Copy the data exactly; pictures stay out of the copy.

_Exercise materials_
┄┄┄┄┄┄

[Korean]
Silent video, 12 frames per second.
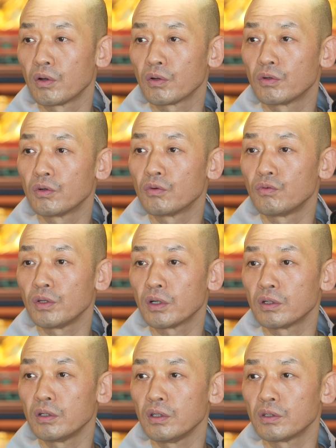그걸 우리가
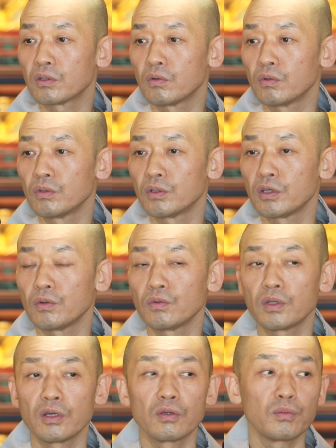흔히 서원을
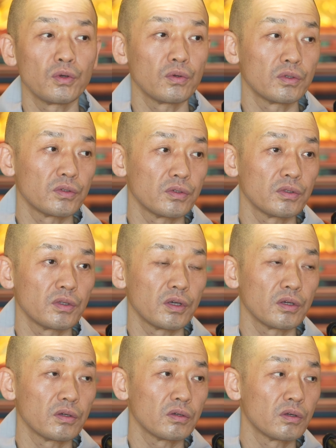세운다 이런 표현을
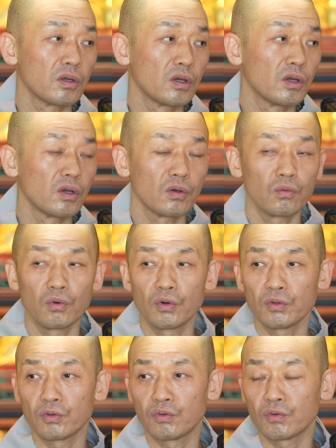쓰는데
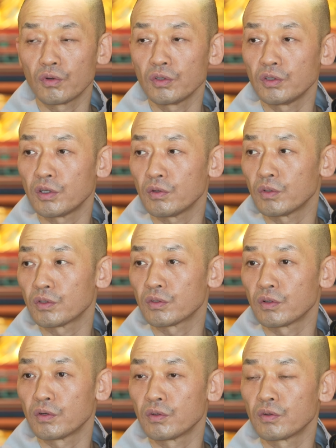원을 굳건히
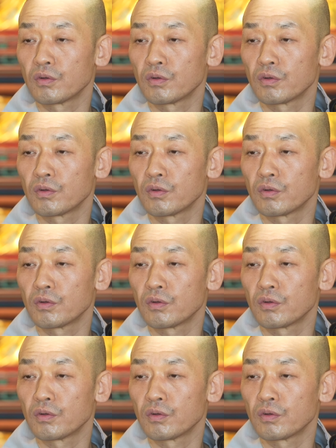세워서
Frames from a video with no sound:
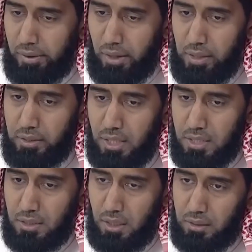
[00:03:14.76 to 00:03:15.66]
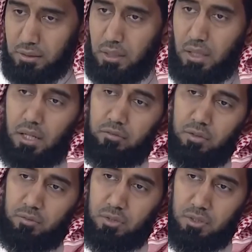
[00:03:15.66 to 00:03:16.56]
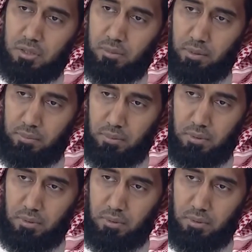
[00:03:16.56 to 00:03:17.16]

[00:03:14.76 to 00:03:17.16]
هذه الأسئلة التي تقع في نفوس الشباب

┄┄┄┄┄┄

_Your solution_
[Korean]
Silent video, 12 frames per second.
그걸 우리가
흔히 서원을
세운다 이런 표현을
쓰는데
원을 굳건히
세워서
Frames from a video with no sound:
[00:03:14.76 to 00:03:15.66]
[00:03:15.66 to 00:03:16.56]
[00:03:16.56 to 00:03:17.16]

[00:03:14.76 to 00:03:17.16]
هذه الأسئلة التي تقع في نفوس الشباب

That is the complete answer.